Mella que erunt epulis, et lacte fluentia fraga:--



Then sit on a cushion, and sew up a seam;

And thou shalt have Strawberries, sugar, and cream.



Cardinal Wolsey regaled off this delicate confection with the Lords

of the Star Chamber; and Charles Lamb is reported to have said,

Doubtless, God Almighty could have made a better berry, but He

never did.



Parkinson advised that water distilled from strawberries is good for

perturbation of the spirits, and maketh the heart merry.



The fruit especially suits persons of a bilious temperament, being a

surprising remedy for the jaundice of children, and particularly

helping the liver of pot companions, wetters, and drammers.

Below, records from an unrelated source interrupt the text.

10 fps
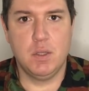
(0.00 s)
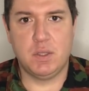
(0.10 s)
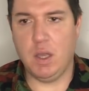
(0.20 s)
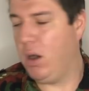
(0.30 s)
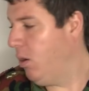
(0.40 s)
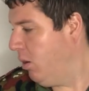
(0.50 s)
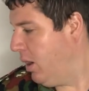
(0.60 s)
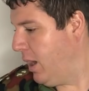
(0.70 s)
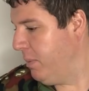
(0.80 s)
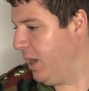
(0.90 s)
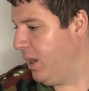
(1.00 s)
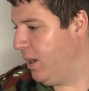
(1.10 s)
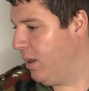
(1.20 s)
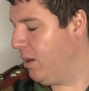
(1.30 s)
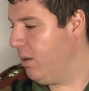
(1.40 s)
So, I
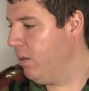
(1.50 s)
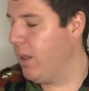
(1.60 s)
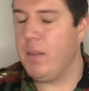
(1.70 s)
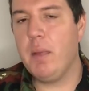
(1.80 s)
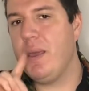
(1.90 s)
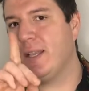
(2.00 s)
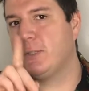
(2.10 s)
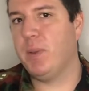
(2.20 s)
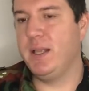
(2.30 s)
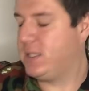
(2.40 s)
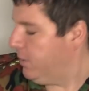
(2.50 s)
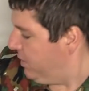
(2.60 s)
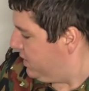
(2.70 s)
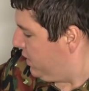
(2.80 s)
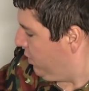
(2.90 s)
mean, let, let me explain
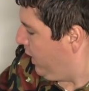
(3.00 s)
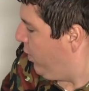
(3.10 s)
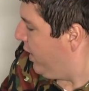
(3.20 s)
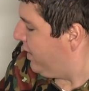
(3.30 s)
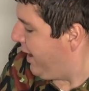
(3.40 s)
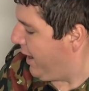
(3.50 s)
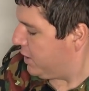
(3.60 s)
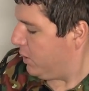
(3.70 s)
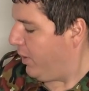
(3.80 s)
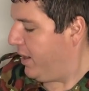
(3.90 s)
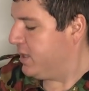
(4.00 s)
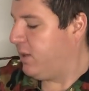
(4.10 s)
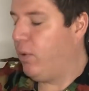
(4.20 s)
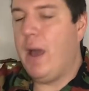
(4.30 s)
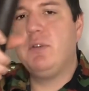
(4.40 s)
something to you really quick that I actually
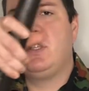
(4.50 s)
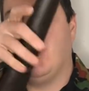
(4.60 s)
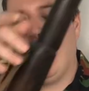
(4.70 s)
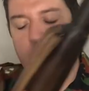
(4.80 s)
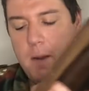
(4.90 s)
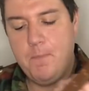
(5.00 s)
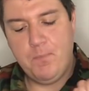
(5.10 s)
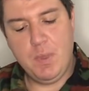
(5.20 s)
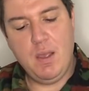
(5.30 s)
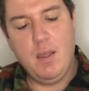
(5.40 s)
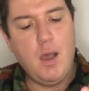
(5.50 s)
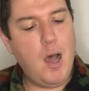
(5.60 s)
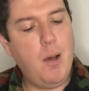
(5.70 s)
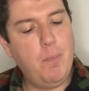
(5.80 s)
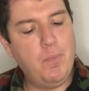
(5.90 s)
witnessed. When I was younger,
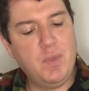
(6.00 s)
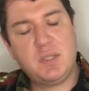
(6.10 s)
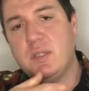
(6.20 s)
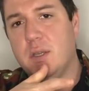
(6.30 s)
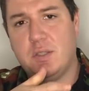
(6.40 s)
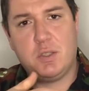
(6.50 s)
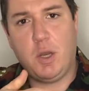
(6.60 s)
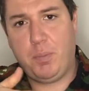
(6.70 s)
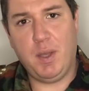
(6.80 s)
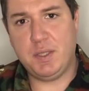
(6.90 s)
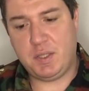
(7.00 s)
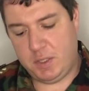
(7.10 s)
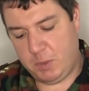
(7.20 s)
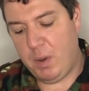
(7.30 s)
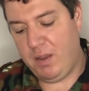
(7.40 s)
um, this is a surplus
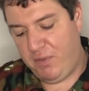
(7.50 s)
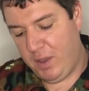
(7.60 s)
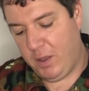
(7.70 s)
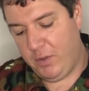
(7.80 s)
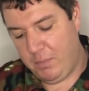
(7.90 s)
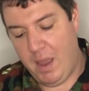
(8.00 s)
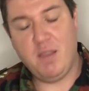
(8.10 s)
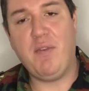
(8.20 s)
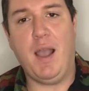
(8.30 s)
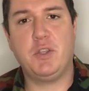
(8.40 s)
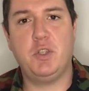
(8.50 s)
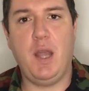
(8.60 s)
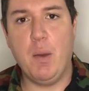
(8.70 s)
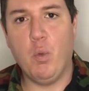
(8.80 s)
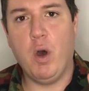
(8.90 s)
Springfield
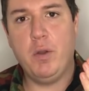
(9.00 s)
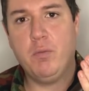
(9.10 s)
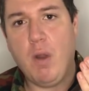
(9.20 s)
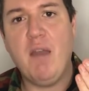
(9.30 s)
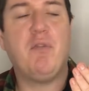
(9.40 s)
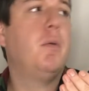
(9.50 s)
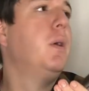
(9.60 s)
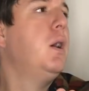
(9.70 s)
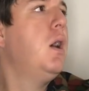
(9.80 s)
manufactured M1 rifle.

Some

also do use thereof to make a water for hot inflammations in the

eyes, and to take away any film that beginneth to grow over them.

Into a closed glass vessel they put so many strawberries as they

think meet for their purpose, and let this be set in a bed of hot horse

manure for twelve or fourteen days, being afterwards distilled

carefully, and the water kept for use.



The chemical constituents of the Strawberry are--a peculiar volatile

aroma, sugar, mucilage, pectin, citric and malic acids in equal parts,

woody fibre, and water.



The fruit is mucilaginous, somewhat tart and saccharine. It

stimulates perspiration, and imparts a violet scent to the urine.

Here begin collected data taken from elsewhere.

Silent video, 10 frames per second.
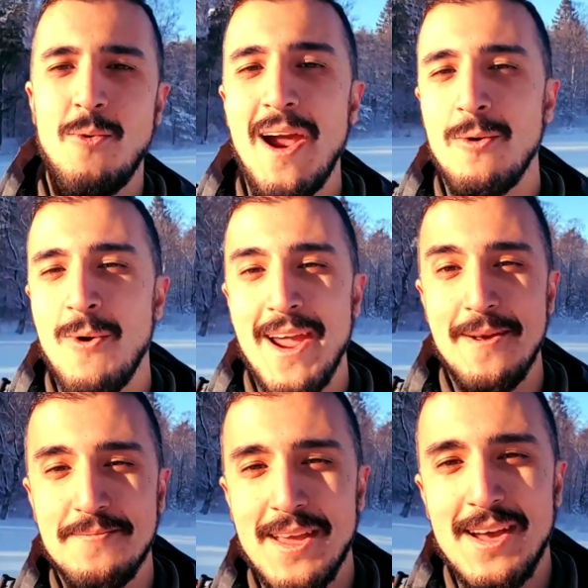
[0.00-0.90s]
right
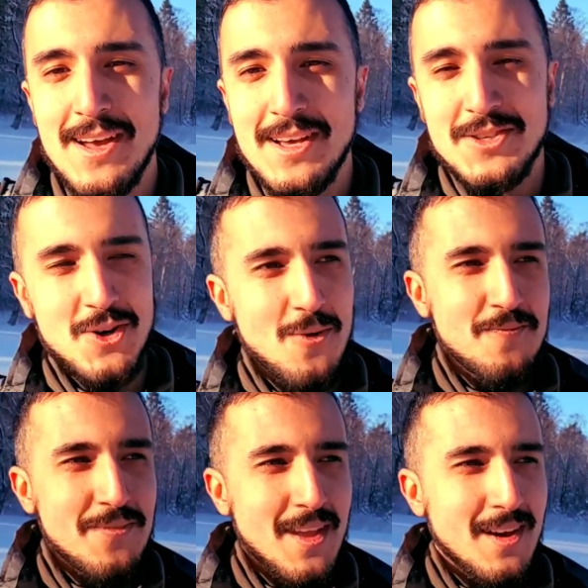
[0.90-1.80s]
way, so
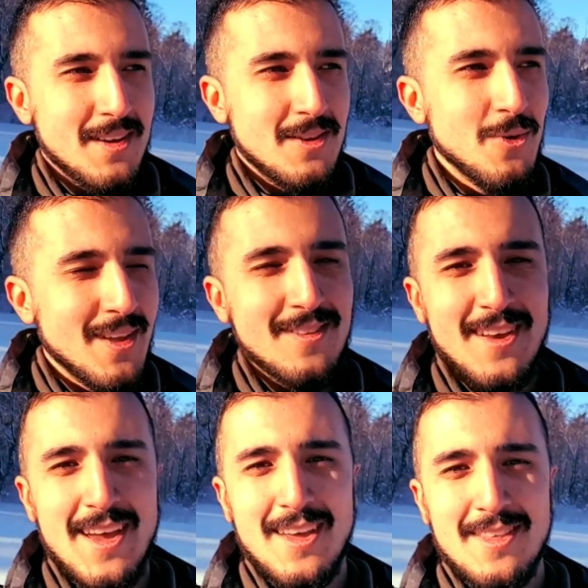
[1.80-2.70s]
you can
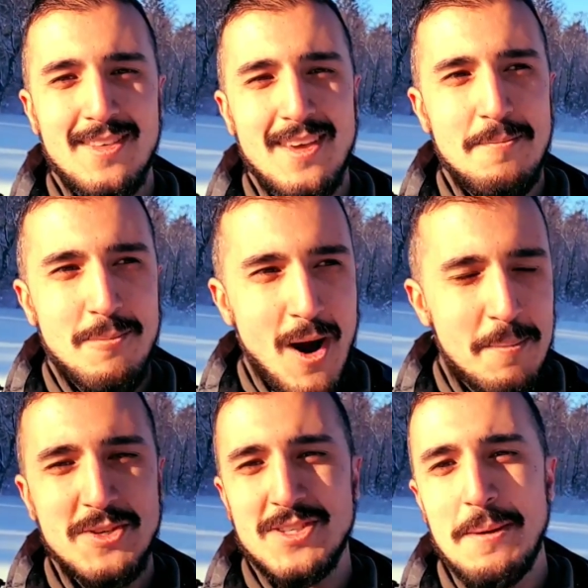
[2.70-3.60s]
take the
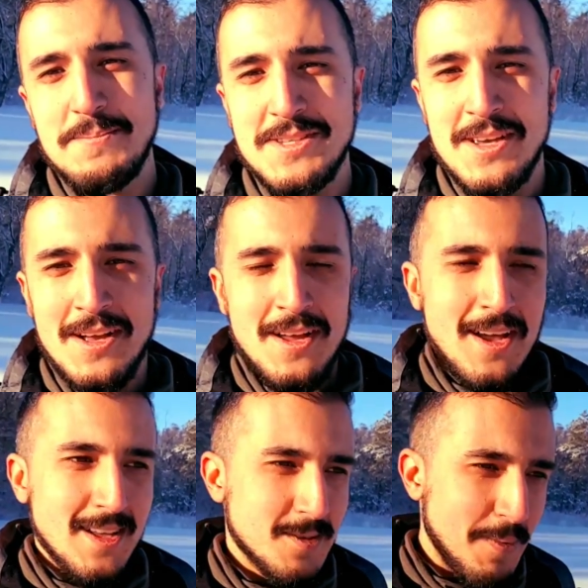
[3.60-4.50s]
proper steps
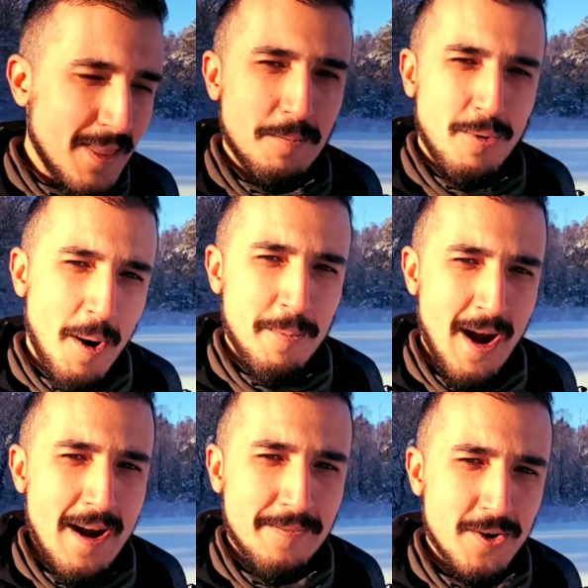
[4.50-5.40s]
and spend the proper
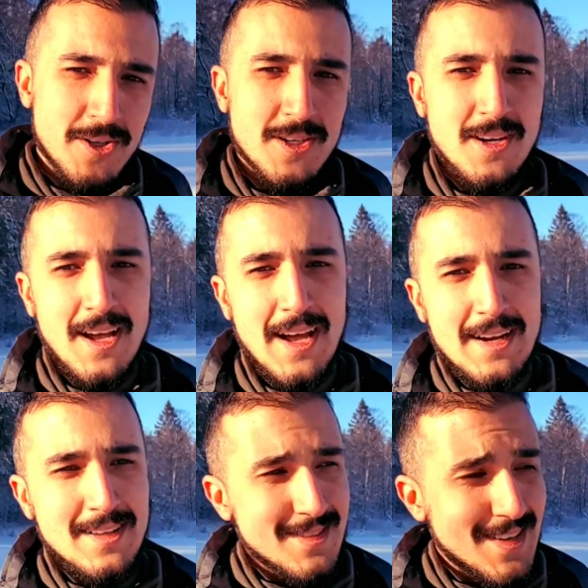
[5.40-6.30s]
effort
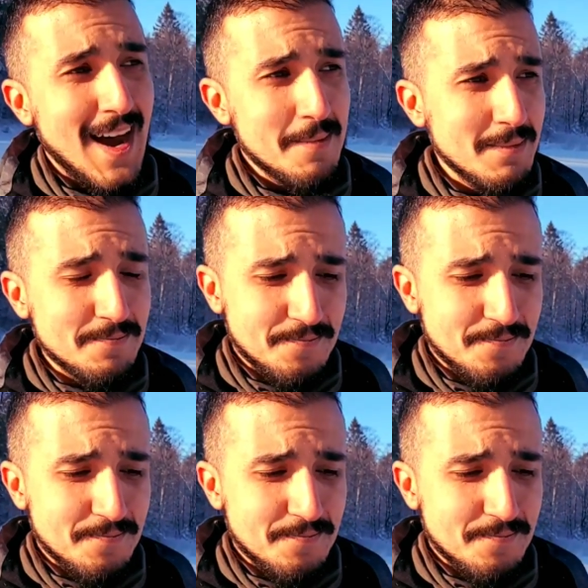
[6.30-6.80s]
and time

When fermented for the purpose it yields an ardent spirit. If beaten

into a pulp [540] when ripe, and with water poured thereupon, it

makes a capital cooling drink which is purifying, and somewhat

laxative.



Strawberries are especially suitable in inflammatory and putrid

fevers, and for catarrhal sore throats. French herbalists direct that

when fresh, and recently crushed, the fruit shall be applied on the

face at night for heat spots and freckles by the sun. From the juice,

with lemon, sugar, and water, they concoct a most agreeable drink,

Bavaroise a la grecque; also they employ the roots and leaves

against passive hemorrhages, and in chronic diarrhoea.



In Germany, stewed strawberries, and strawberry jam are taken at

dinner with roasted meats, or with chicken. This jam promotes a

free flow of urine.



It is to be noticed that though most commonly wholesome and

refreshing, yet with some persons, particularly those of a strumous

bodily habit, Strawberries will often disagree. The late Dr.

Armstrong held a very strong opinion that the seed grains which lie

sprinkled allover the outer surface of each pulpy berry are prone to

excite much intestinal irritation, and he advised his patients to suck

their Strawberries through muslin, in order to prevent these

diminutive seeds from being swallowed.



German legends dedicate Strawberries to the Virgin, with whom

they are reputed to have been a favourite fruit. She went a berrying

with the children on St. John's morning; and therefore no mother

who has lost a young child, will taste the delicacy then. The

Strawberries symbolise little children who have died when young,

and the mothers suppose they ascend to heaven concealed in the

fragrant pulp.



From the French, fraise, signifying the Strawberry [541] leaves

borne on the family shield, is derived in Scotland the name of the

Frazers. And eight of these (so called) leaves wrought in ornamental

gold form a part of the coronet which our English dukes claim as

one of their proud insignia, conferred by Henry the Fourth. Being

desirous of adding fresh splendour to the Coronation of a

Lancastrian Prince he introduced these leaves into the regal Crown.

An earl's coronet has eight leaves: that of a marquis four.